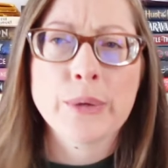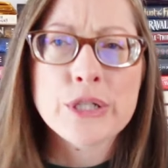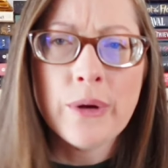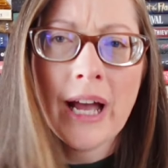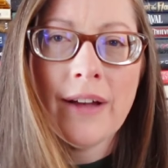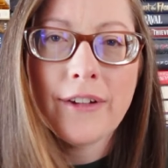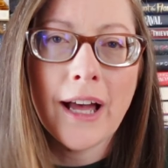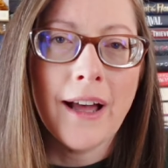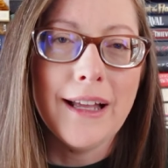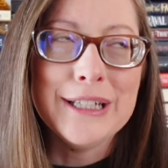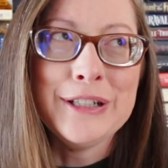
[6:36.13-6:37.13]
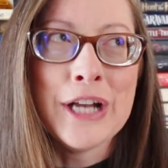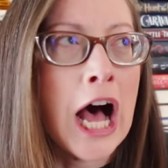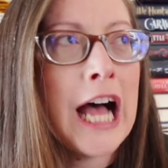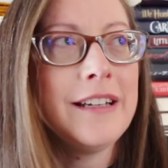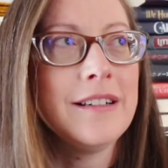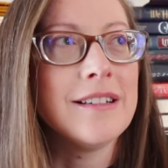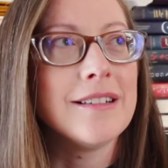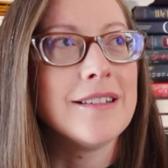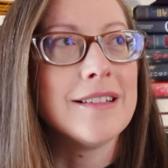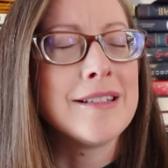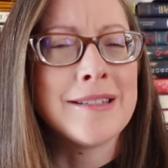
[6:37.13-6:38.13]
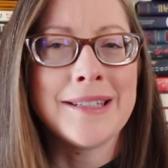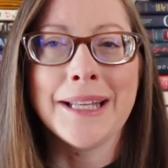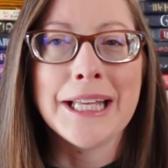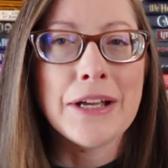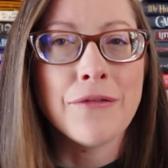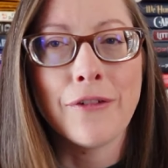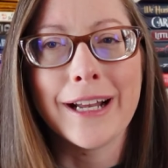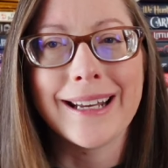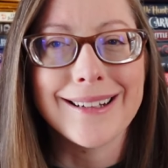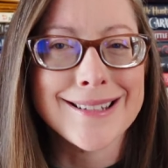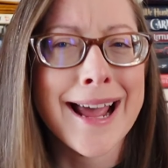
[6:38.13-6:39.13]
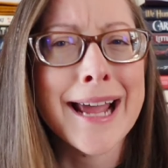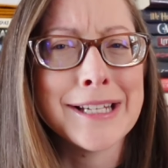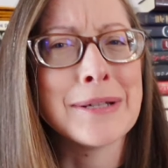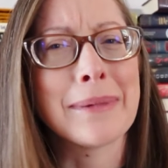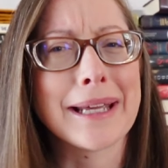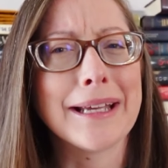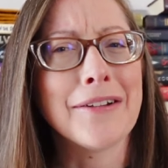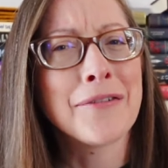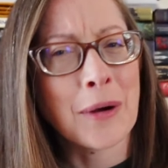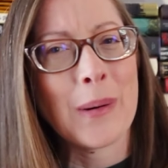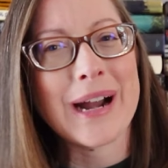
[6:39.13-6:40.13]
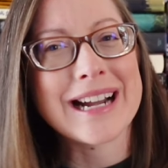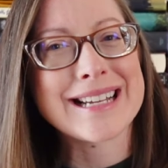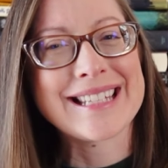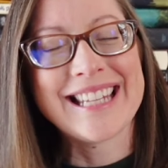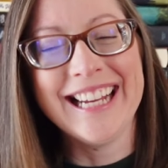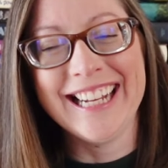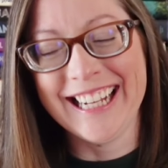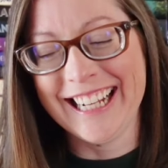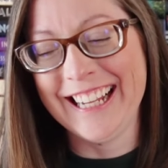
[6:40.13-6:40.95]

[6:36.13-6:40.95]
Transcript: Now we do have a non silly funny side to me, of course.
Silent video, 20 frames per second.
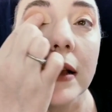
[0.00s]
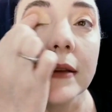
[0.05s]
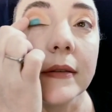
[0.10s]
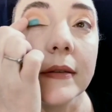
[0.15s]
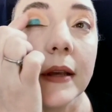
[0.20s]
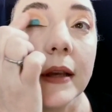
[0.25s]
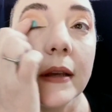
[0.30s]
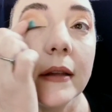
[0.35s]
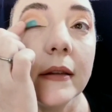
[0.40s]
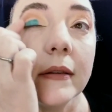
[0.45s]

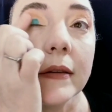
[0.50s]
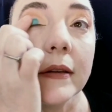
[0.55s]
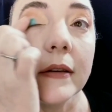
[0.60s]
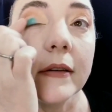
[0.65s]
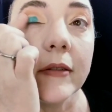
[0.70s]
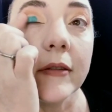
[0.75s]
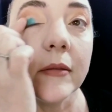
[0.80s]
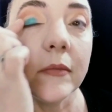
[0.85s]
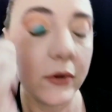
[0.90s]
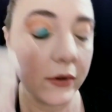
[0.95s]
Signs
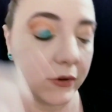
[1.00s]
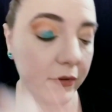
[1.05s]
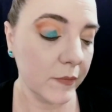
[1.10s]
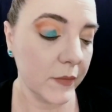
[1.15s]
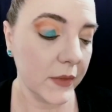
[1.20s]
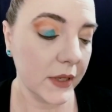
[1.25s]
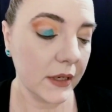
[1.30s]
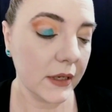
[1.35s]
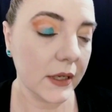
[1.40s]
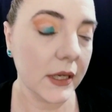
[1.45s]
of
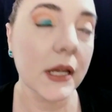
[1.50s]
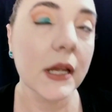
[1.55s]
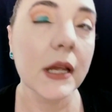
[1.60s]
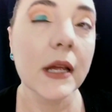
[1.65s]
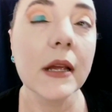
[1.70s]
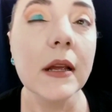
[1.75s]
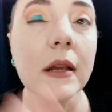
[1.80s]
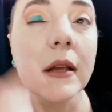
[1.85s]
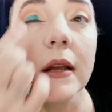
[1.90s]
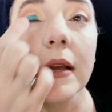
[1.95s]
improvement,
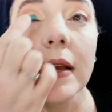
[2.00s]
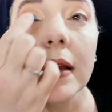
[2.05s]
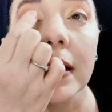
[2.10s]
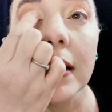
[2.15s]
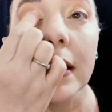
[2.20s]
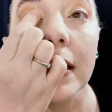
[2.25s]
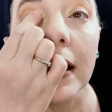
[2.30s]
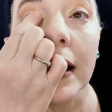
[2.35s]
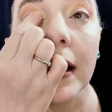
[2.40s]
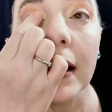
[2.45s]

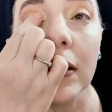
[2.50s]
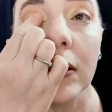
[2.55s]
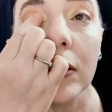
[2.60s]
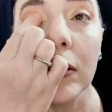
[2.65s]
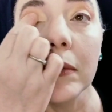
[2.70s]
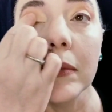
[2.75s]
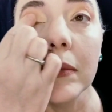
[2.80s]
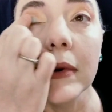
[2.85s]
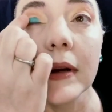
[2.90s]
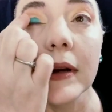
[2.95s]
I
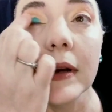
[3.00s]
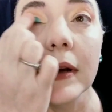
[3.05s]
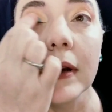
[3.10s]
hope.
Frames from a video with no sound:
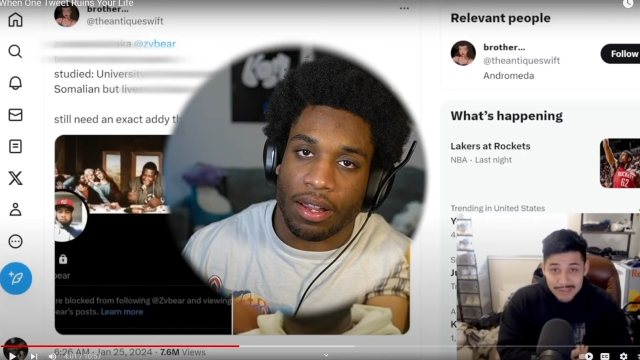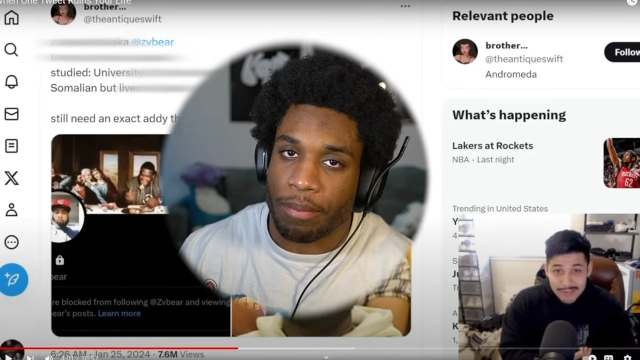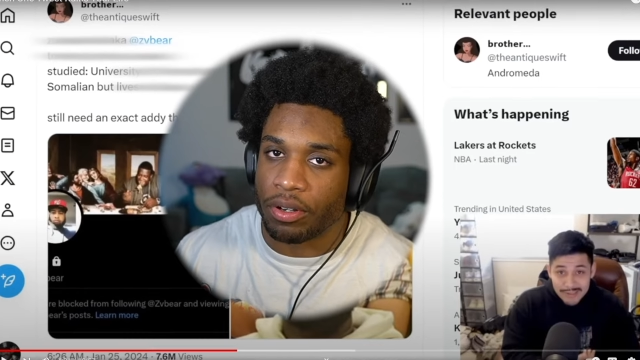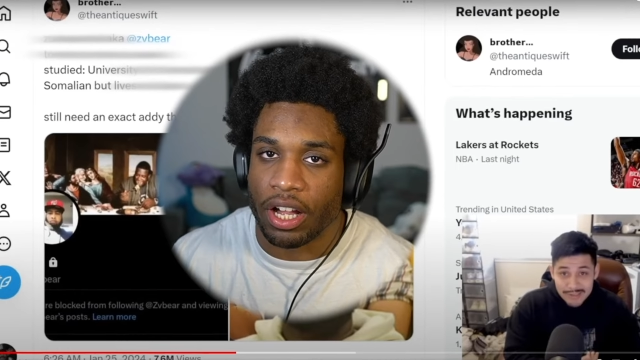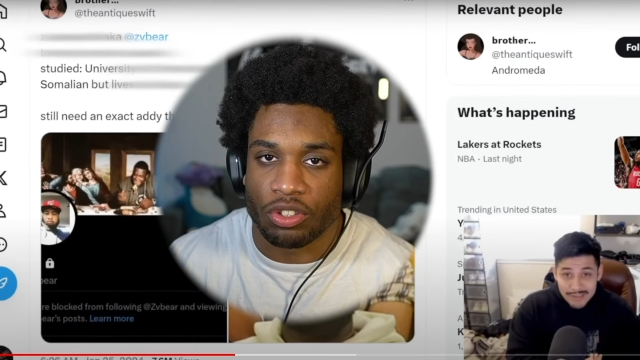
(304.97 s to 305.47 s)
Speaker 1: I,
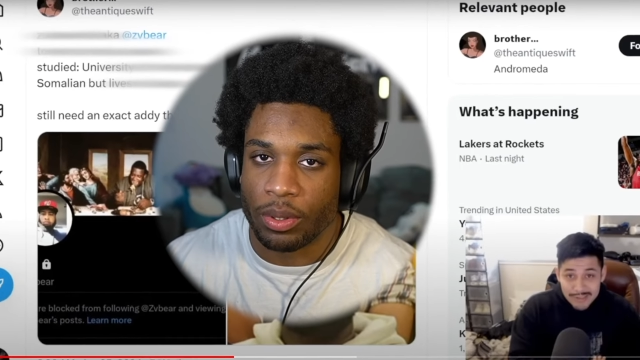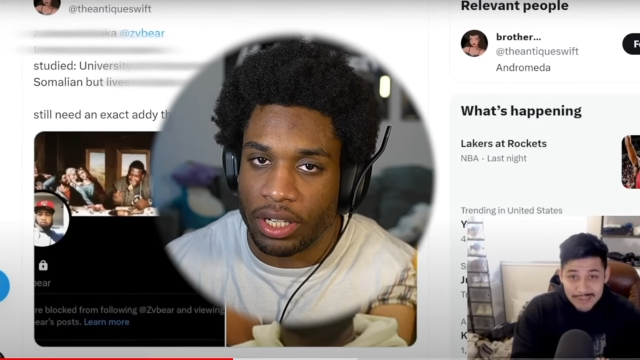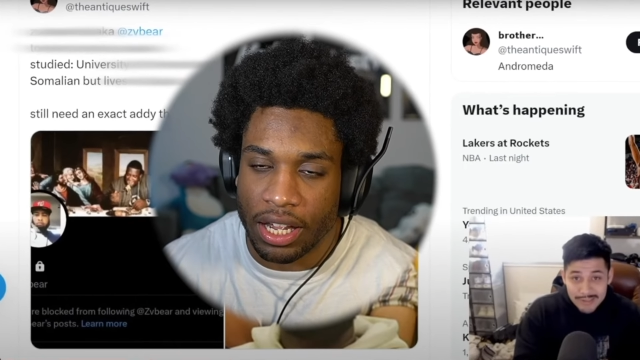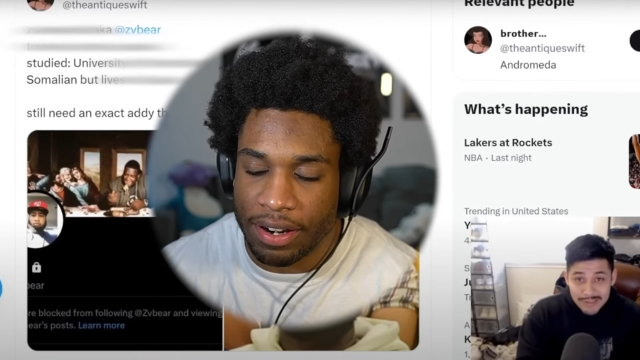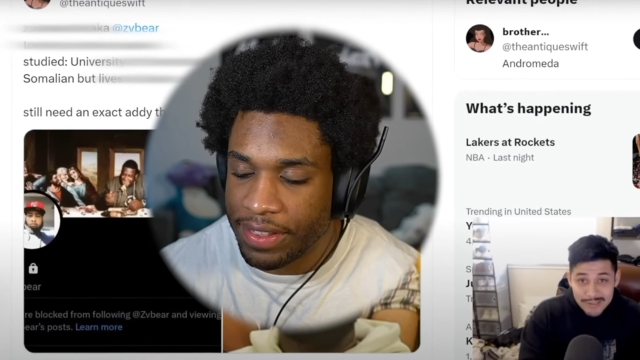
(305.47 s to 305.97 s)
pray, I swear to
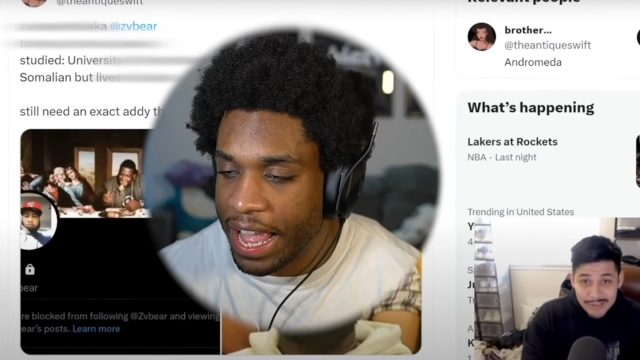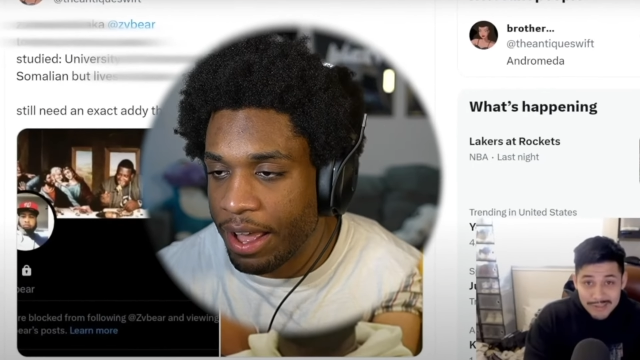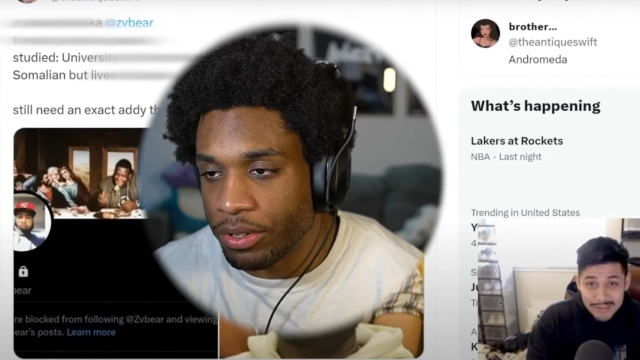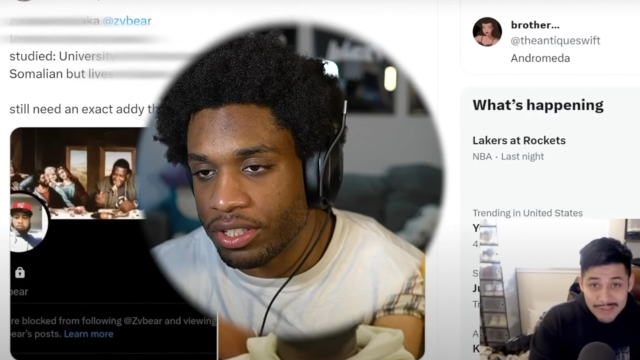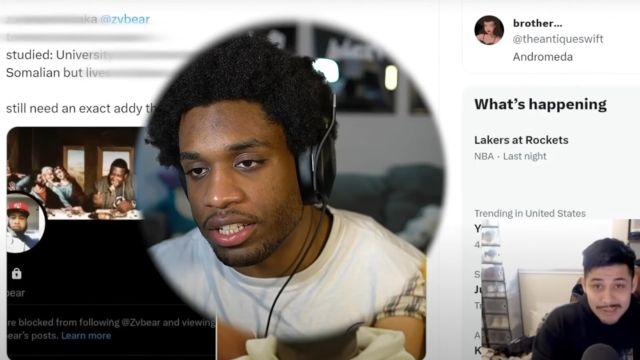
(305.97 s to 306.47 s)
God, if the hat
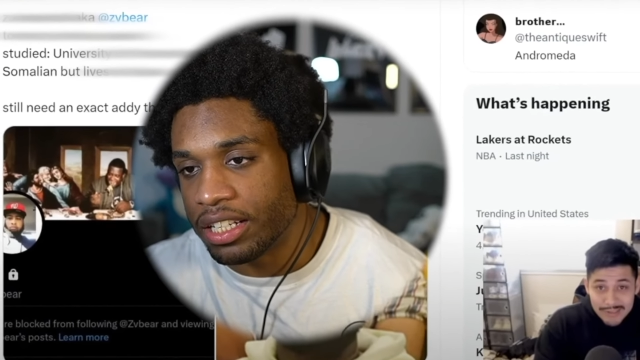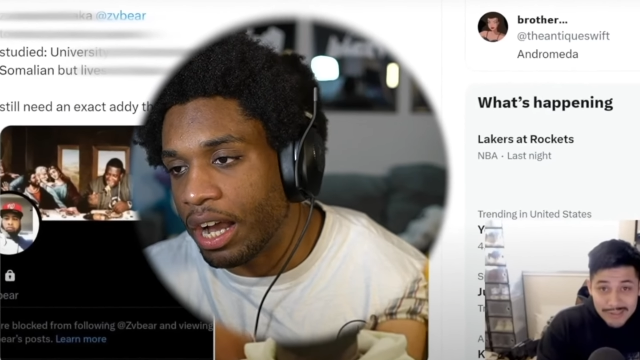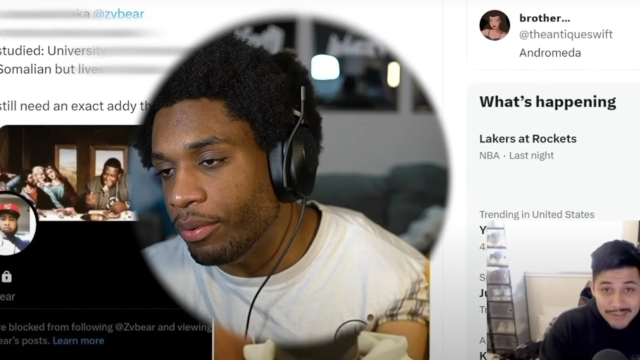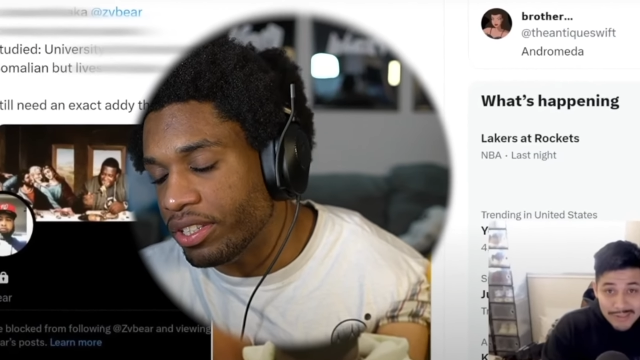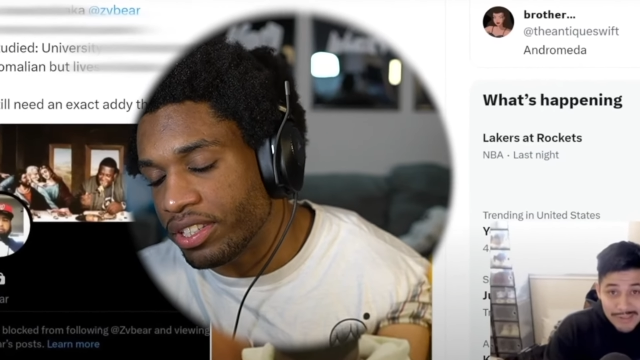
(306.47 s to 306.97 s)
wasn't there, I
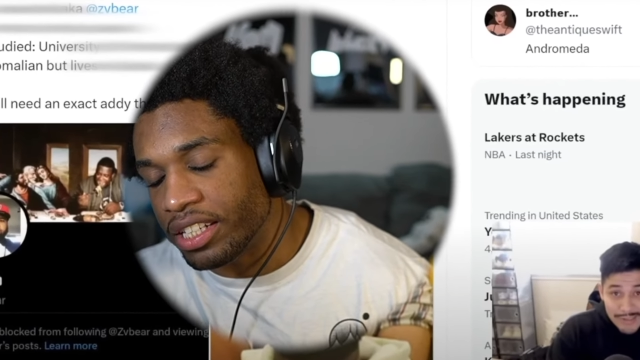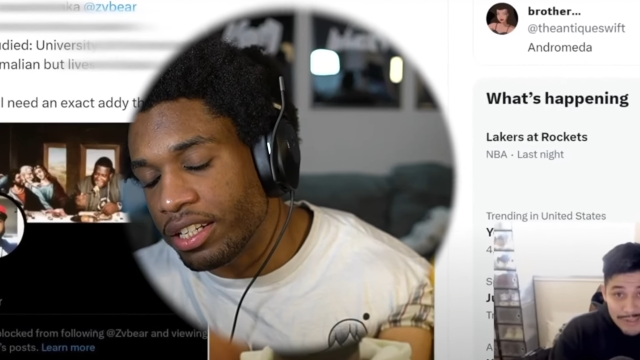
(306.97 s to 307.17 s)
would have seen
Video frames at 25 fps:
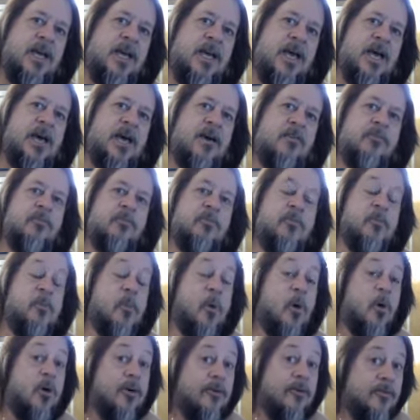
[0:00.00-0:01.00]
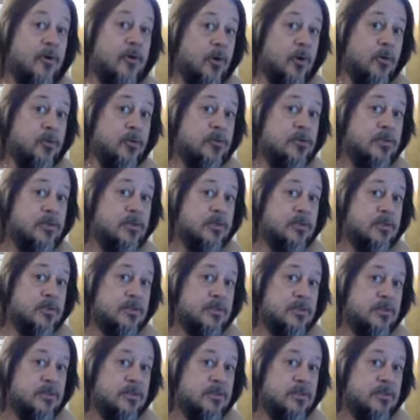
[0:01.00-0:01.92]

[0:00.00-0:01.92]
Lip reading: have more votes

***

[Work to complete] Everything in the records must be returned exactly, except the pictures.

[Solution below]
[6:36.13-6:37.13]
[6:37.13-6:38.13]
[6:38.13-6:39.13]
[6:39.13-6:40.13]
[6:40.13-6:40.95]

[6:36.13-6:40.95]
Transcript: Now we do have a non silly funny side to me, of course.
Silent video, 20 frames per second.
[0.00s]
[0.05s]
[0.10s]
[0.15s]
[0.20s]
[0.25s]
[0.30s]
[0.35s]
[0.40s]
[0.45s]

[0.50s]
[0.55s]
[0.60s]
[0.65s]
[0.70s]
[0.75s]
[0.80s]
[0.85s]
[0.90s]
[0.95s]
Signs
[1.00s]
[1.05s]
[1.10s]
[1.15s]
[1.20s]
[1.25s]
[1.30s]
[1.35s]
[1.40s]
[1.45s]
of
[1.50s]
[1.55s]
[1.60s]
[1.65s]
[1.70s]
[1.75s]
[1.80s]
[1.85s]
[1.90s]
[1.95s]
improvement,
[2.00s]
[2.05s]
[2.10s]
[2.15s]
[2.20s]
[2.25s]
[2.30s]
[2.35s]
[2.40s]
[2.45s]

[2.50s]
[2.55s]
[2.60s]
[2.65s]
[2.70s]
[2.75s]
[2.80s]
[2.85s]
[2.90s]
[2.95s]
I
[3.00s]
[3.05s]
[3.10s]
hope.
Frames from a video with no sound:
(304.97 s to 305.47 s)
Speaker 1: I,
(305.47 s to 305.97 s)
pray, I swear to
(305.97 s to 306.47 s)
God, if the hat
(306.47 s to 306.97 s)
wasn't there, I
(306.97 s to 307.17 s)
would have seen
Video frames at 25 fps:
[0:00.00-0:01.00]
[0:01.00-0:01.92]

[0:00.00-0:01.92]
Lip reading: have more votes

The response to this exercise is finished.